R-Super: Learning Segmentation from Radiology Reports

Subscribe us: https://groups.google.com/u/2/g/bodymaps

Abdominal CT datasets have dozens to a couple thousand tumor masks. In contrast, hospitals and new public datasets have tens/hundreds of thousands of tumor CTs with radiology reports. Thus, we ask: how can radiology reports improve tumor segmentation?

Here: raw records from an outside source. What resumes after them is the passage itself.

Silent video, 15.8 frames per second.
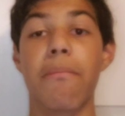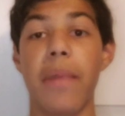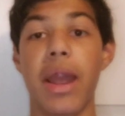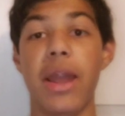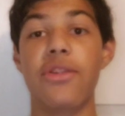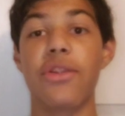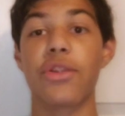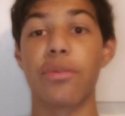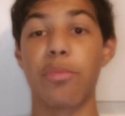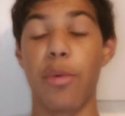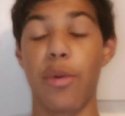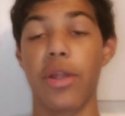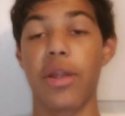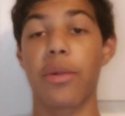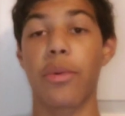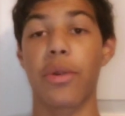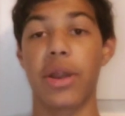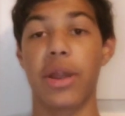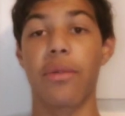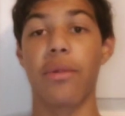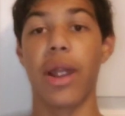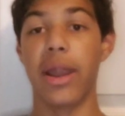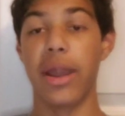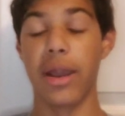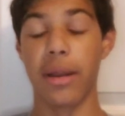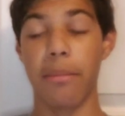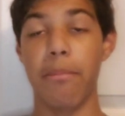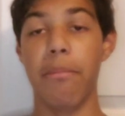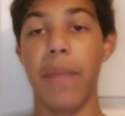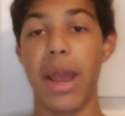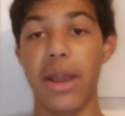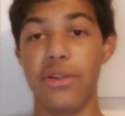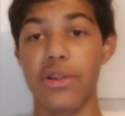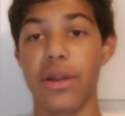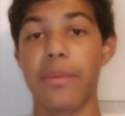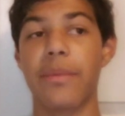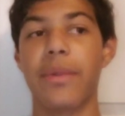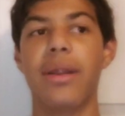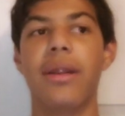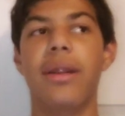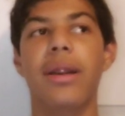major spoiler warning right here, major.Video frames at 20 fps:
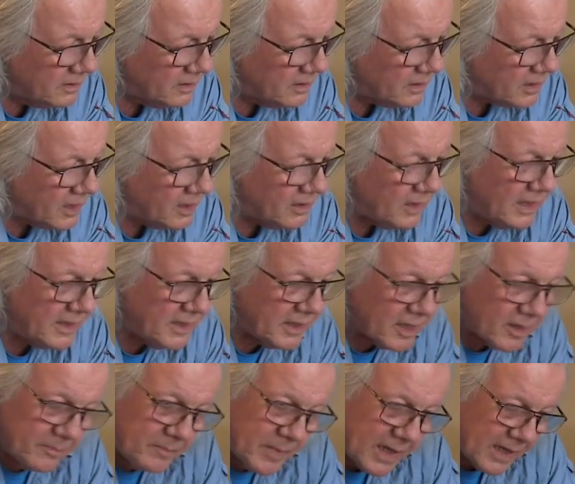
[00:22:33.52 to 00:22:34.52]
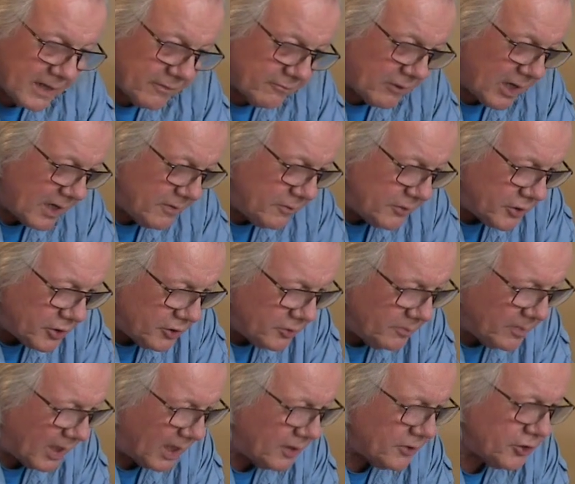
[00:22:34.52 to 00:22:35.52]
I can't let it come back round too
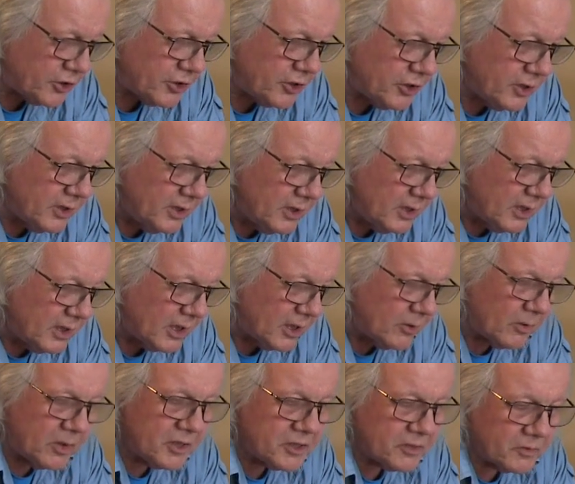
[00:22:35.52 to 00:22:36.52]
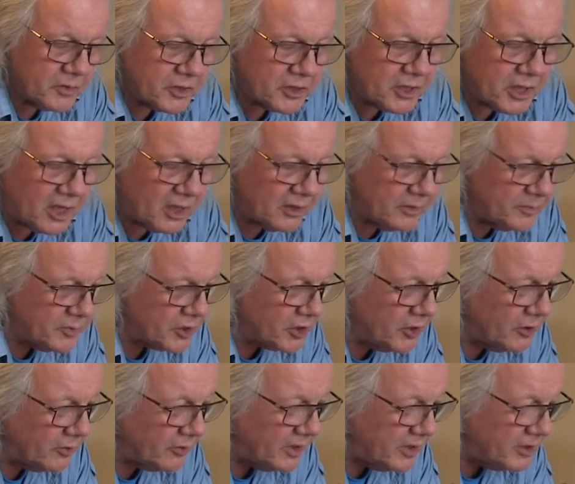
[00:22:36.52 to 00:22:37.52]
much, otherwise it will start
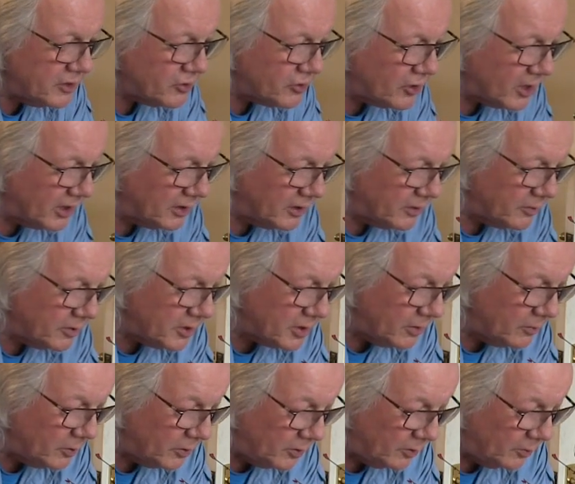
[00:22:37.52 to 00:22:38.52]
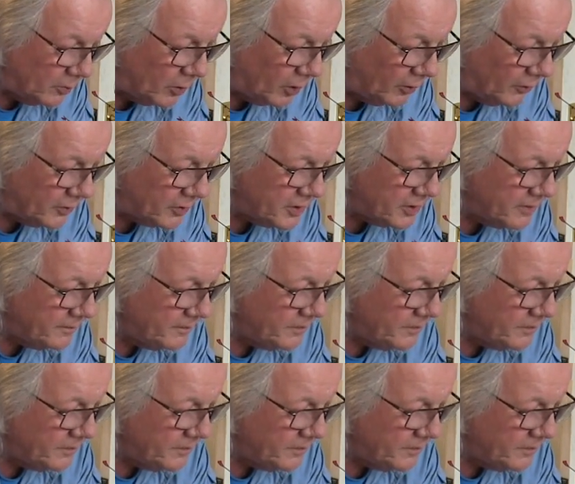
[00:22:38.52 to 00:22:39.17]
obscuring the trunk, which I wouldn't want.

We present R-Super, a training strategy that transforms radiology reports (text) into direct (per-voxel) supervision for tumor segmentation AI. Before training, we use LLM to extract tumor information from radiology reports. Then, R-Super introduces new loss functions (Volume Loss & Ball Loss), which use this extracted information to teach the AI to segment tumors that are coherent with reports, in terms of tumor count, diameters, and locations. R-Super can train AI on large-scale CT-Report datasets (e.g., Merlin) plus small or large CT-Mask datasets (e.g., AbdomenAtlas, PanTS). In comparison to traditional training with masks only, using R-Super to train with masks and reports improved the performance of tumor segmentation AI by up to +16% in sensitivity, F1, AUC, DSC and NSD.

Note

We released Merlin Plus!
The Merlin Plus dataset has 44 segmentation masks for each of the 25K CT scans in Merlin. The masks include organs, blood vessels, ducts, and organ sub-segments. Merlin Plus is a large public dataset with CT, reports, and organ masks. You can use it in the demo below to train R-Super and improve tumor segmentation. Download it here!

Extension: Learning from 100,000 CT Scans and Reports, to Segment 7 Understudied Tumor Types
We have assembled more than 100,000 CT-Report pairs and trained R-Super to detect 7 tumor types missing from public CT-Mask datasets. Our preprint for this new work is available here.

Papers

Scaling Artificial Intelligence for Multi-Tumor Early Detection with More Reports, Fewer Masks
Pedro R. A. S. Bassi, Wenxuan Li, Jieneng Chen, Zheren Zhu, Tianyu Lin, Sergio Decherchi, Andrea Cavalli, Kang Wang, Yang Yang, Alan Yuille, Zongwei Zhou*
Johns Hopkins University

Learning Segmentation from Radiology Reports
Pedro R. A. S. Bassi, Wenxuan Li, Jieneng Chen, Zheren Zhu, Tianyu Lin, Sergio Decherchi, Andrea Cavalli, Kang Wang, Yang Yang, Alan Yuille, Zongwei Zhou*
Johns Hopkins University
MICCAI 2025, Best Paper Award (runner-up)

Awards

RSNA 2025 Certificate of Merit Award
${\color{red} {\textbf{MICCAI 2025 Best Paper Award (Runner-up, top 2 in 1,027 papers)}}}$

R-Super Demo with Public Data

This demo trains and evaluates R-Super (Report Supervision) with only public data, making it fully-reproducible. Click here: R-Super Merlin Demo

Datasets (check the demo for download instructions):

PanTS: 10K CT, 1.1K pancreatic lesion segmentation masks
Merlin: 25K CTs & reports, 2K pancreatic lesion CTs, no mask
Merlin Plus: 25K organ segmentation masks for Merlin, 44 classes

Easy to Reproduce R-Super usually needs 3 steps: LLM extracts tumor information from reports, creation of organ segmentation masks, and training R-Super. Our demo skips steps 1 and 2. You can download the LLM output, organ segmentation masks (Merlin Plus), and just train R-Super. You can also download the trained R-Super checkpoint and test.

Public Trained Checkpoints

For inference instructions, check the evaluation section here (detailed) or in our demo (simplified).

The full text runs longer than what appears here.